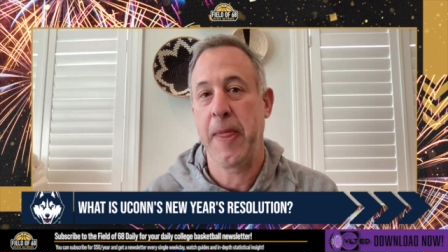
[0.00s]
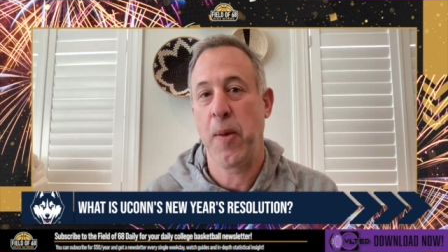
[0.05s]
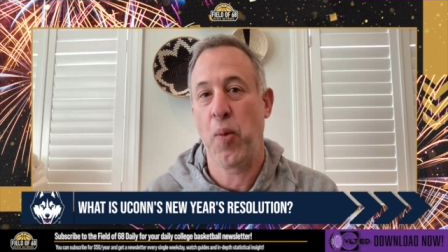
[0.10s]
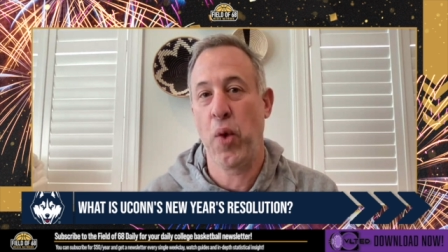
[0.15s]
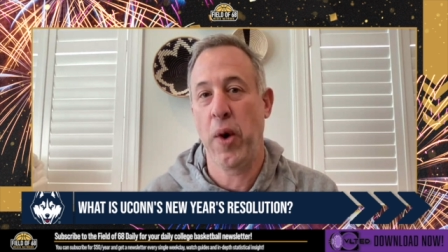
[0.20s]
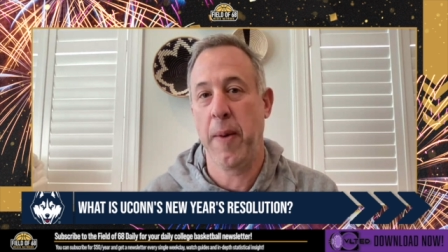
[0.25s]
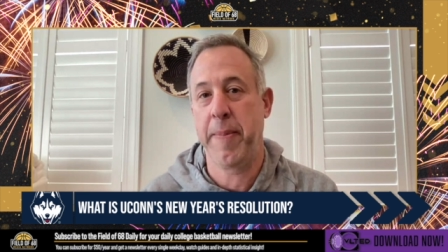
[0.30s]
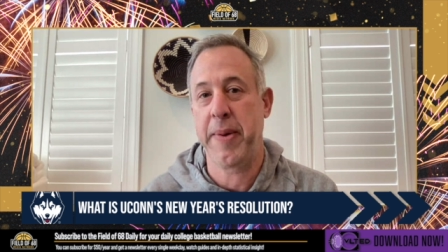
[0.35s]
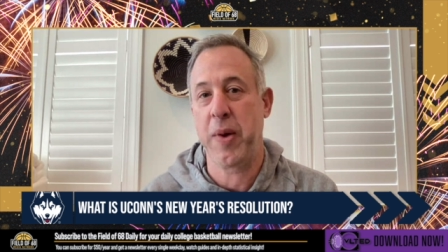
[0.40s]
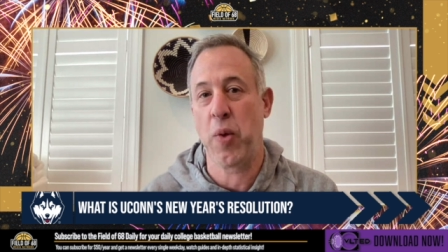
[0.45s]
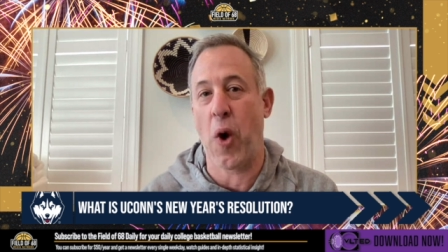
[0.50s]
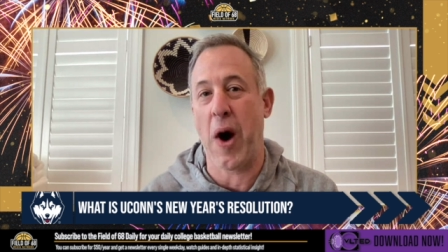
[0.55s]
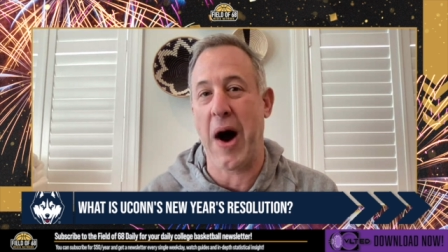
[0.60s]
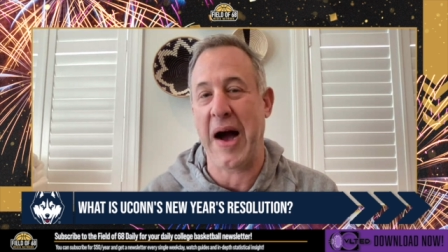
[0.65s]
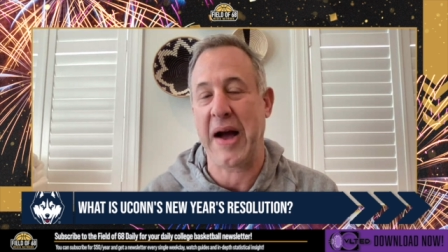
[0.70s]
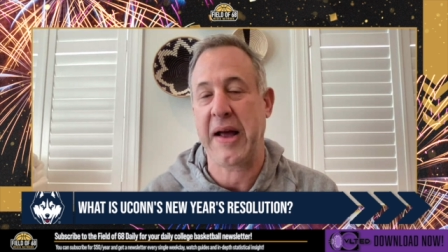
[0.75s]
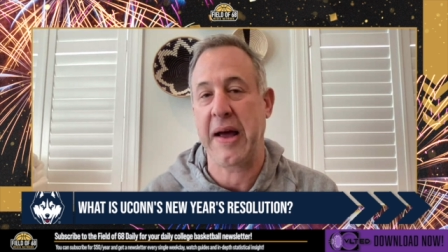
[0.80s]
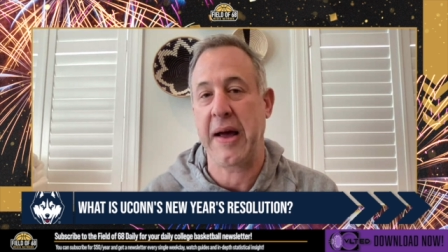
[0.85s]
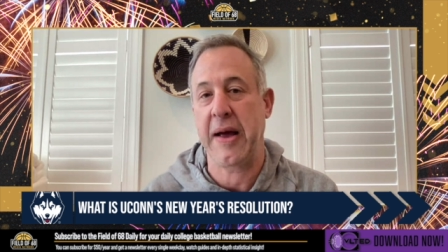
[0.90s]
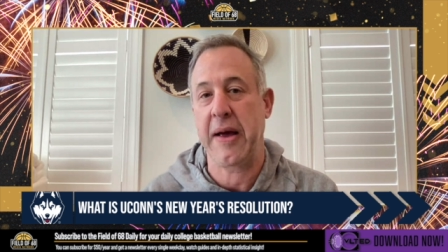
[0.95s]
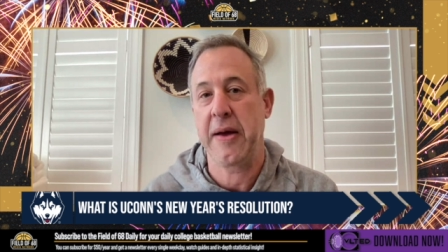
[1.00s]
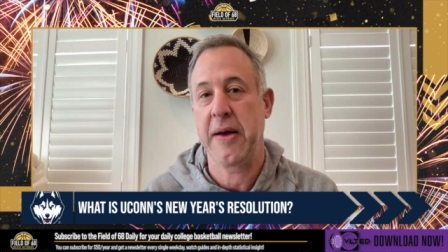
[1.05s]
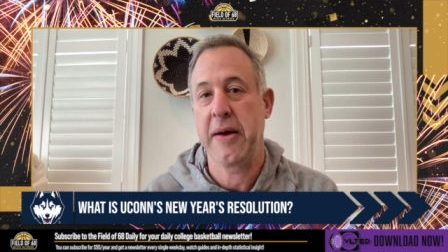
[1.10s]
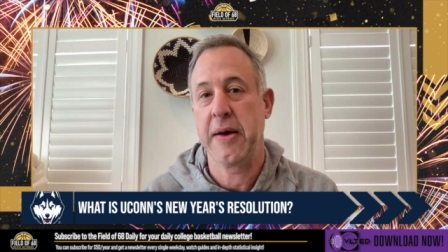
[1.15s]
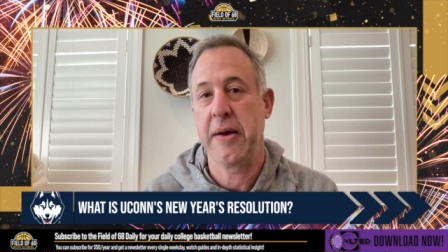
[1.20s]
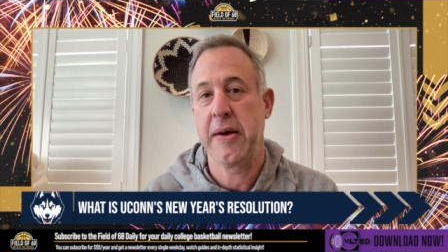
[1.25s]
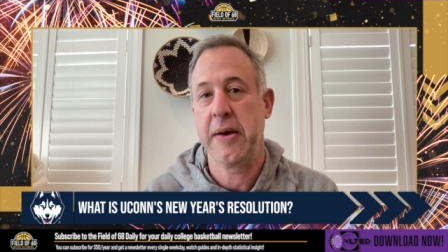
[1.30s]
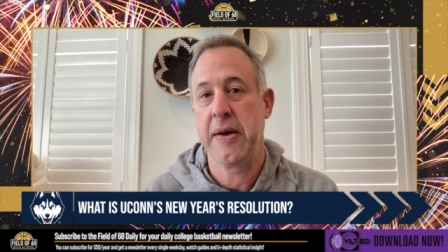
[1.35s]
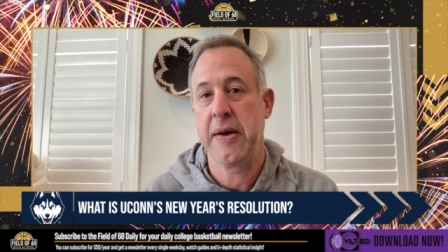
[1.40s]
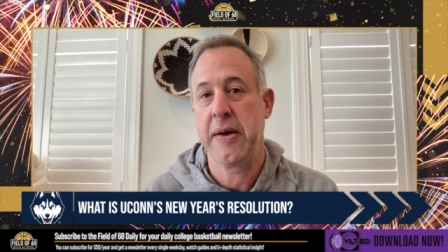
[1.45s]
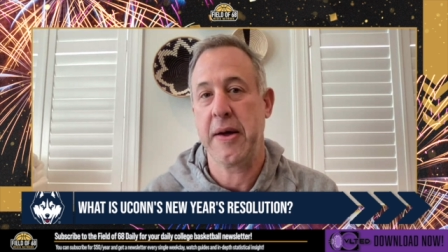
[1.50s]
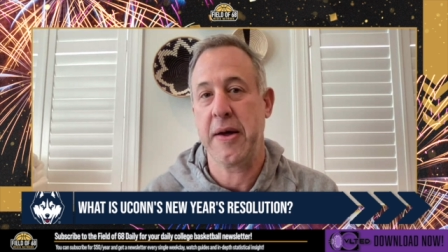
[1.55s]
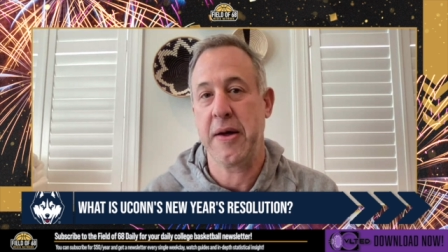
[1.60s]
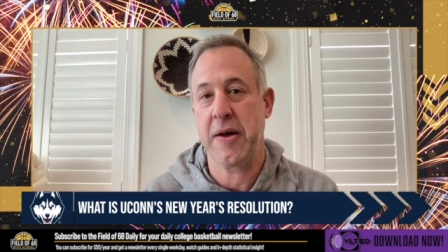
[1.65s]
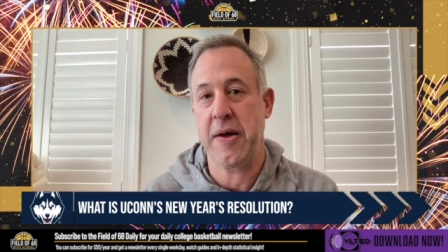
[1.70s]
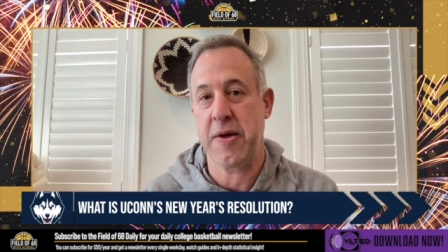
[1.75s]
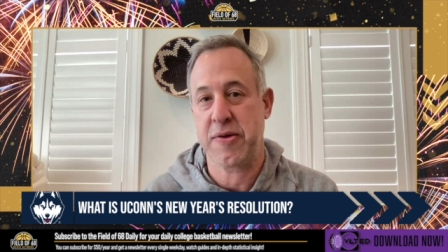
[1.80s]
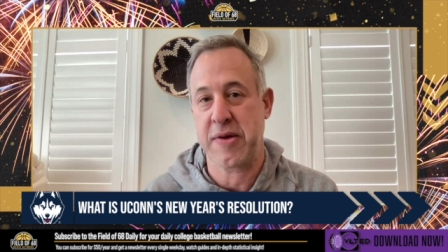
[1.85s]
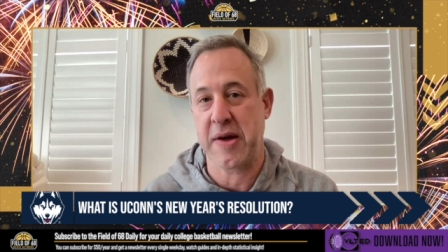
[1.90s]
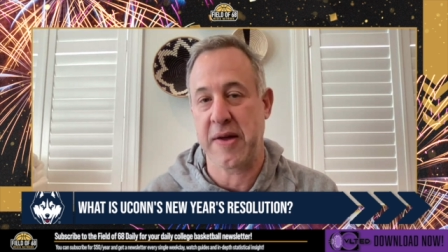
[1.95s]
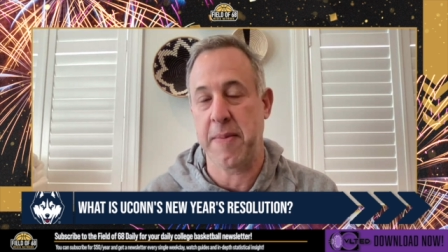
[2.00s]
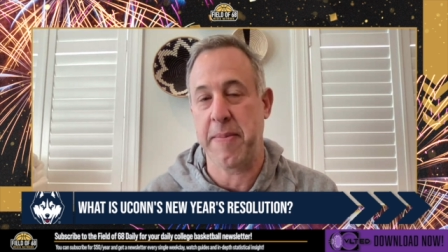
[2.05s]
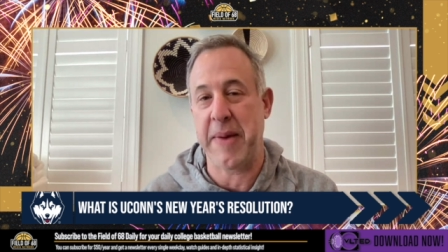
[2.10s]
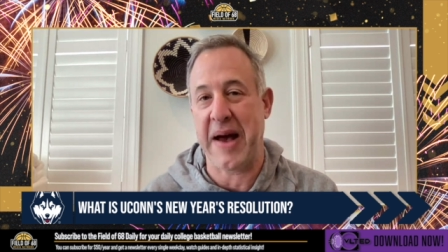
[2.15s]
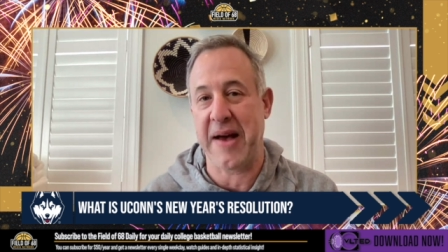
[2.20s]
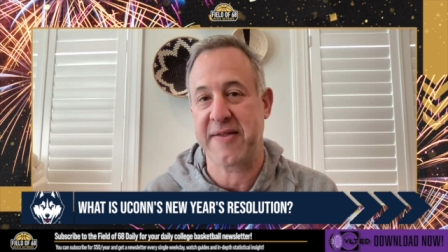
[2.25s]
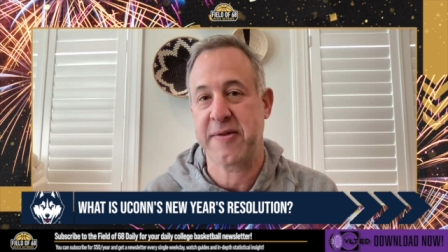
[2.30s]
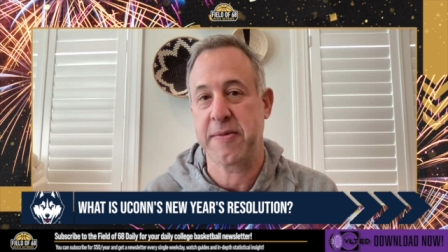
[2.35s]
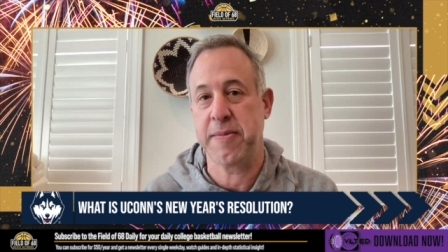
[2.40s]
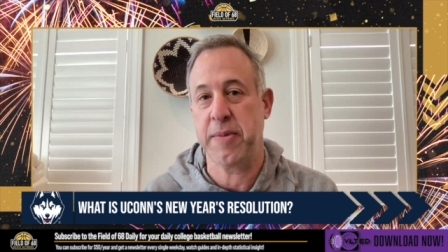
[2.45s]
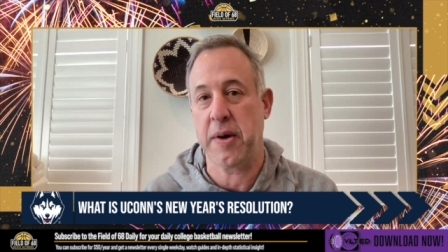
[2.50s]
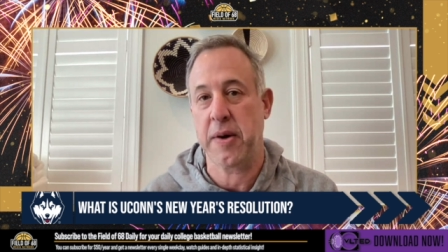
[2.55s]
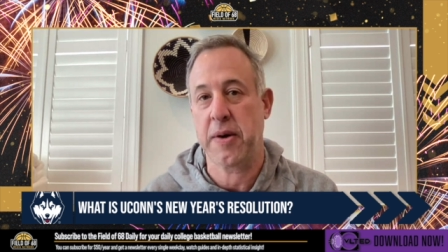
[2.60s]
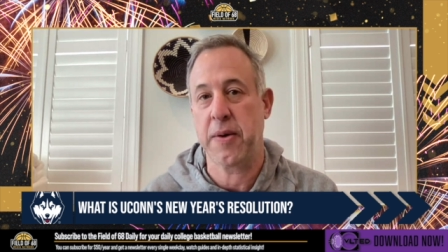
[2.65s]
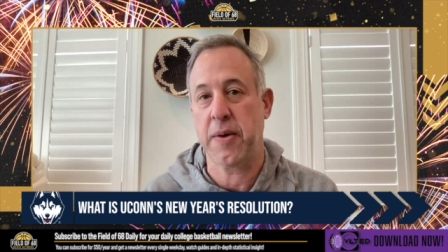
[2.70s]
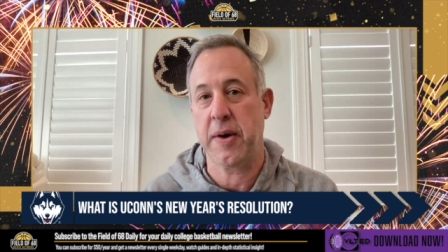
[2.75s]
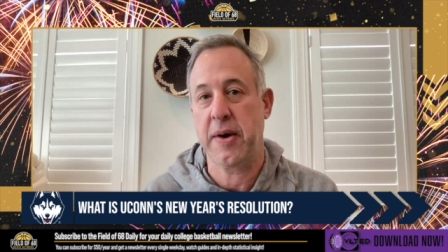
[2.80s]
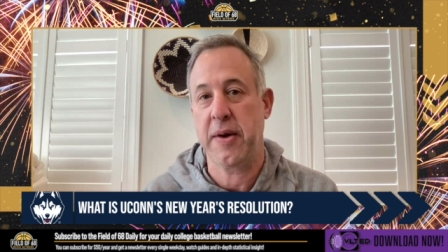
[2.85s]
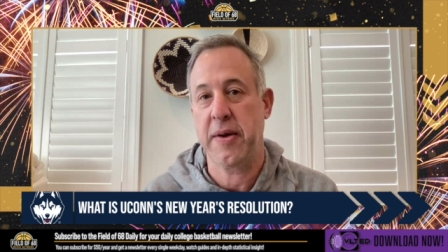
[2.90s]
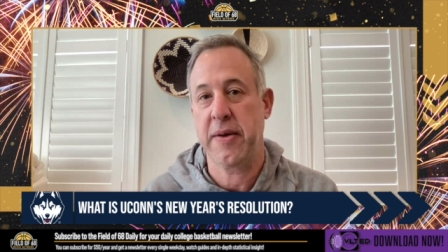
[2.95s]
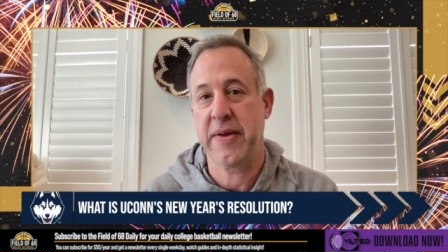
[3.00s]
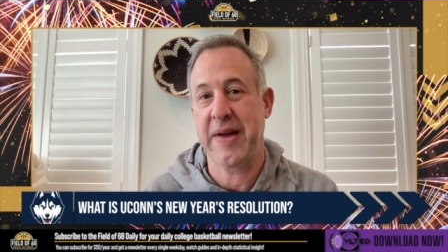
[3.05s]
will be walking is on the basketball court.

WHAT THE TASK REQUIRES - Your answer must be an exact copy of the records, with every picture left out.

EXERCISE SOLUTION -
[0.00s]
[0.05s]
[0.10s]
[0.15s]
[0.20s]
[0.25s]
[0.30s]
[0.35s]
[0.40s]
[0.45s]
[0.50s]
[0.55s]
[0.60s]
[0.65s]
[0.70s]
[0.75s]
[0.80s]
[0.85s]
[0.90s]
[0.95s]
[1.00s]
[1.05s]
[1.10s]
[1.15s]
[1.20s]
[1.25s]
[1.30s]
[1.35s]
[1.40s]
[1.45s]
[1.50s]
[1.55s]
[1.60s]
[1.65s]
[1.70s]
[1.75s]
[1.80s]
[1.85s]
[1.90s]
[1.95s]
[2.00s]
[2.05s]
[2.10s]
[2.15s]
[2.20s]
[2.25s]
[2.30s]
[2.35s]
[2.40s]
[2.45s]
[2.50s]
[2.55s]
[2.60s]
[2.65s]
[2.70s]
[2.75s]
[2.80s]
[2.85s]
[2.90s]
[2.95s]
[3.00s]
[3.05s]
will be walking is on the basketball court.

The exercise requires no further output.